National Mahaiwe Bank v. Peck

Decision Date05 September 1879
Citation127 Mass. 298
PartiesNational Mahaiwe Bank v. Walter B. Peck
CourtUnited States State Supreme Judicial Court of Massachusetts Supreme Court

Argued September 10, 1878

Berkshire. Contract on a promissory note for $ 500, dated December 29, 1875, signed "Jos. A. Benjamin Treas.," payable to the order of the defendant in forty-five days after date at the plaintiff bank, and indorsed by the defendant. Trial at June term 1878 of the Superior Court, without a jury, before Rockwell, J., who reported the case for the determination of this court in substance as follows:

Benjamin kept an ordinary banking account with the plaintiff bank. At the time of giving the note in suit, he was treasurer of the town of Egremont, and the bank gave him for this note a draft to be used for the payment of a tax due from the town. The note and the proceeds of it were not made a part of his account with the bank, and the bank regarded the note as an official or town matter.

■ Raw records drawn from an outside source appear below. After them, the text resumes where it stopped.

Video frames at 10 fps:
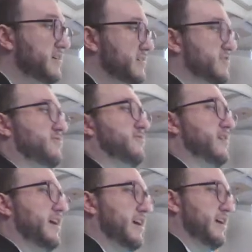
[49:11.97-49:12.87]
So
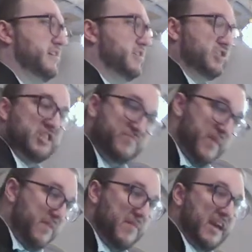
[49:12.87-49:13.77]
uh, just
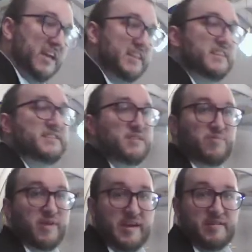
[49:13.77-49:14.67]
by making the
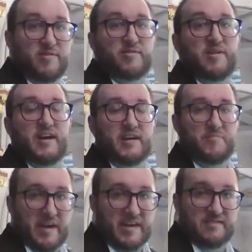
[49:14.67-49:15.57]
soprano and
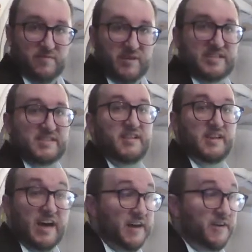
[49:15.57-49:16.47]
bass voices
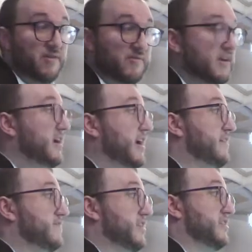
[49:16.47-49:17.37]
legato,
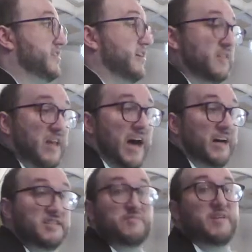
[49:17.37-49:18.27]
I've done a
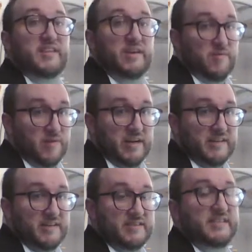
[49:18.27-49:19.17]
lot to make the organ
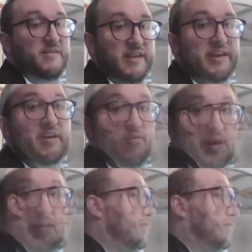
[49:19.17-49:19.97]
sound like an organ.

On February 15, 1876, when this note matured, all things necessary to charge the defendant as indorser were done. On that day, and ever since, the bank held a note, made by Benjamin, which it had discounted, signed "Jos. A Benjamin," dated November 13, 1875, for $ 1500, payable in three months after date at the plaintiff bank to one Callender, and indorsed by Callender. And on said February 15, there stood to the credit of Benjamin, as his balance of account, the sum of $ 381.10, and the same continued so to stand on the books of the bank until about six weeks before the trial, when it was indorsed as of February 16, 1876, on the note for $ 1500.

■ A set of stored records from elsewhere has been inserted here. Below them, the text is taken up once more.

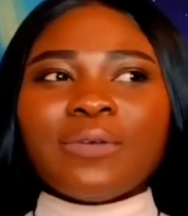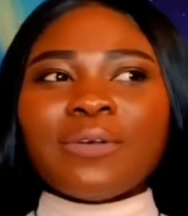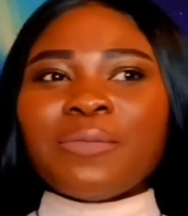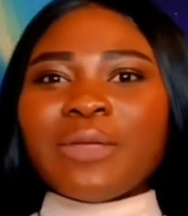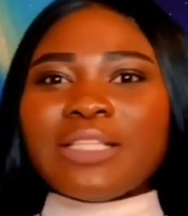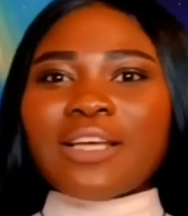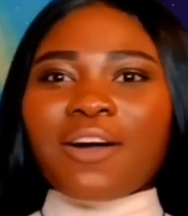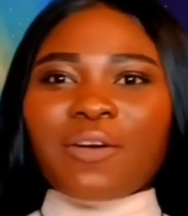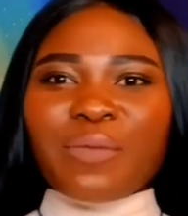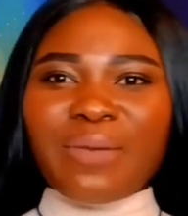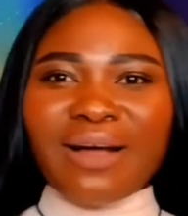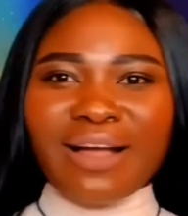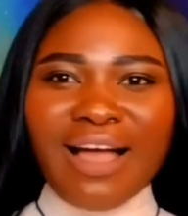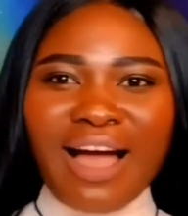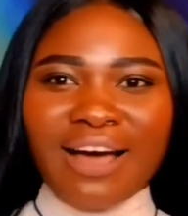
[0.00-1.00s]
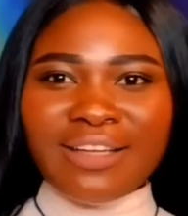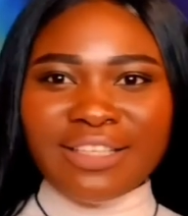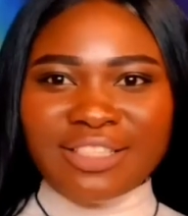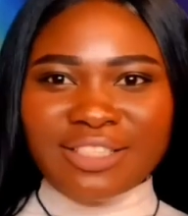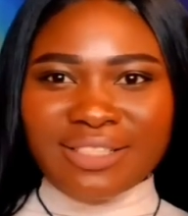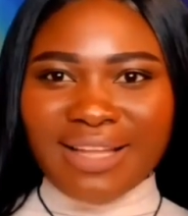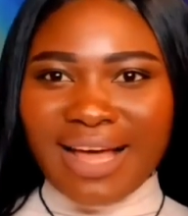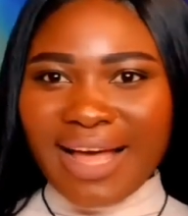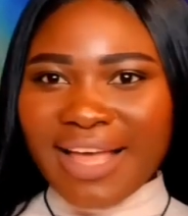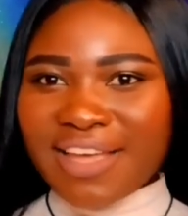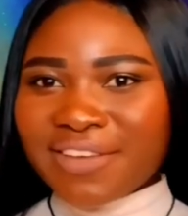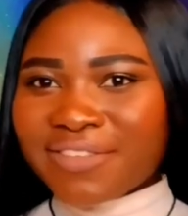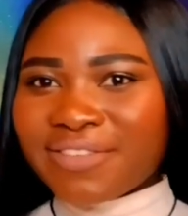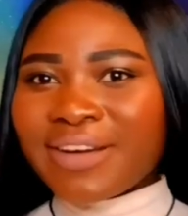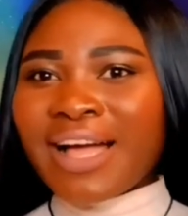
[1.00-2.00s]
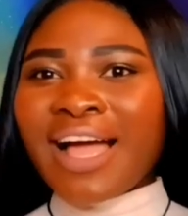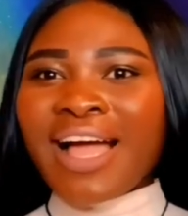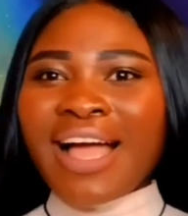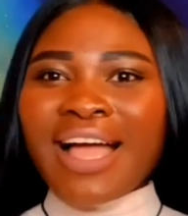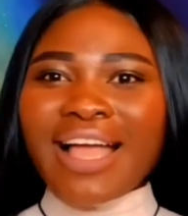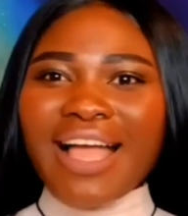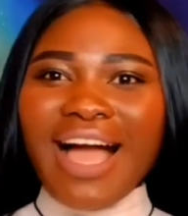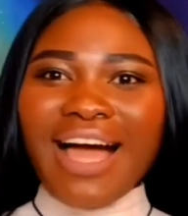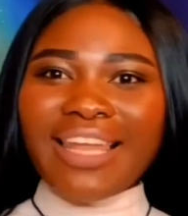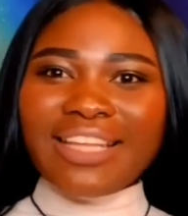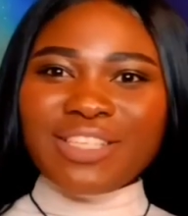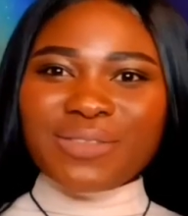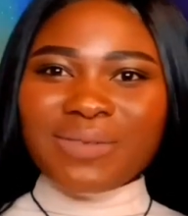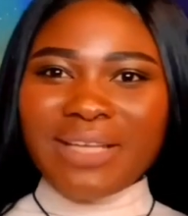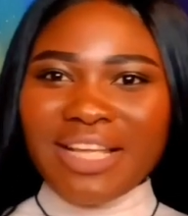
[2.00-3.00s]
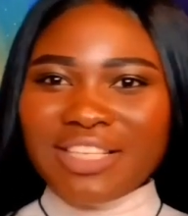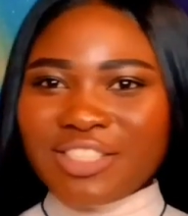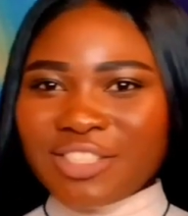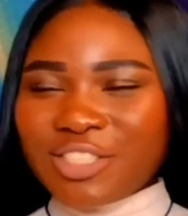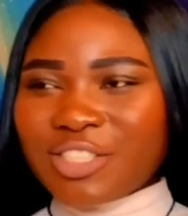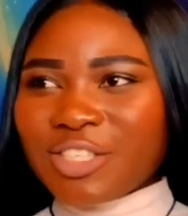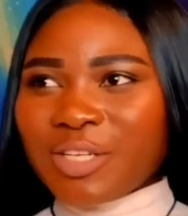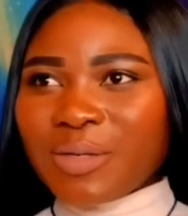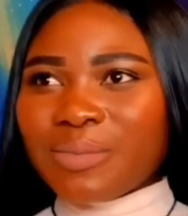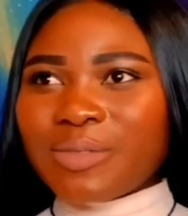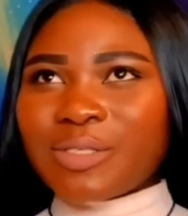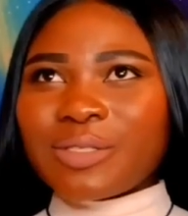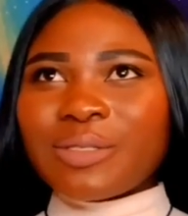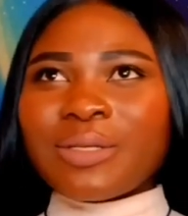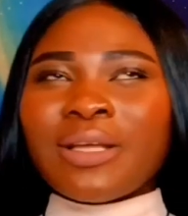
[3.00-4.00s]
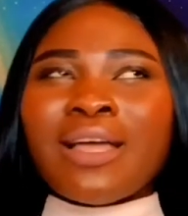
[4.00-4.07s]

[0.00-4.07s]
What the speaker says: Let me talk about college life, college relationships.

On February 16, 1876, the day of the maturity of the note for $ 1500, the president of the plaintiff bank and its principal financial manager, during business hours, told the cashier, if the $ 381.10 standing to Benjamin's credit was not drawn out by his checks before the close of business hours, to apply it on the $ 1500 note; and at the close of the bank for that day, it being found that Benjamin had drawn no checks on said balance, he again directed the cashier to apply it on the $ 1500 note.

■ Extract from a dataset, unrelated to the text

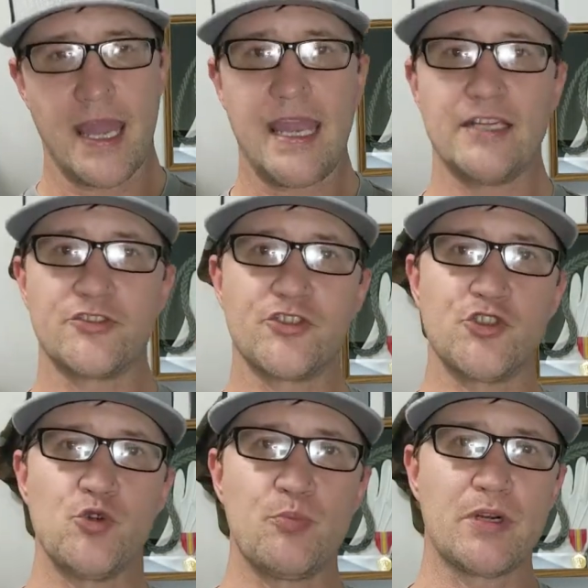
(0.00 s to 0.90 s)
a
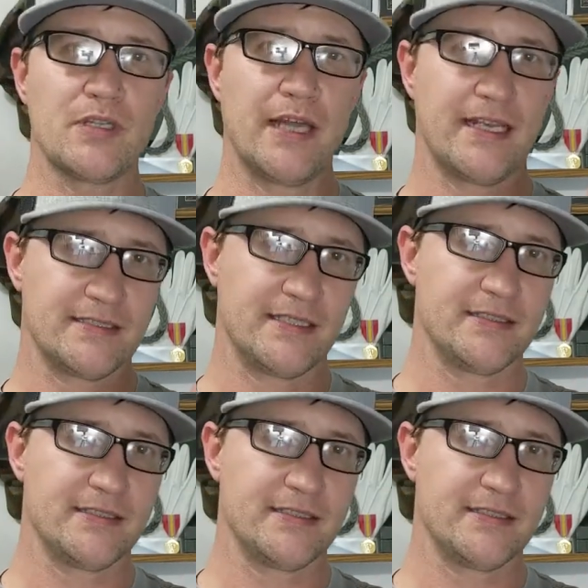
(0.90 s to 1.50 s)
super lace.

On February 19, 1876, during business hours, the defendant brought to the bank a check of Benjamin, made and handed to defendant on that day, and which was as follows: "South Egremont, Mass., Feb. 15, 1876. $ 381. National Mahaiwe Bank pay to the order of J. A. B. Treas. note 15 inst., three hundred and eighty-one dollars. Jos. A. Benjamin."

The defendant at the same time, acting at the request of Benjamin, tendered to the cashier of the plaintiff bank this check and $ 120 in money in payment of the note in suit, and demanded the note. The money had been furnished the defendant by Benjamin, but it did not appear that he informed the cashier or the bank of this fact. The cashier declined to receive the check and money, and told the defendant he could not accept the check, because he had been directed to apply the balance of Benjamin's account on another claim held by the bank, meaning the $ 1500 note. After this refusal, the cashier did, at the request of the defendant, receive the $ 120 and indorse the same on the note in suit, it being at the time understood that neither party intended thereby to waive his rights in reference to the check. The $ 120 have been retained by the bank.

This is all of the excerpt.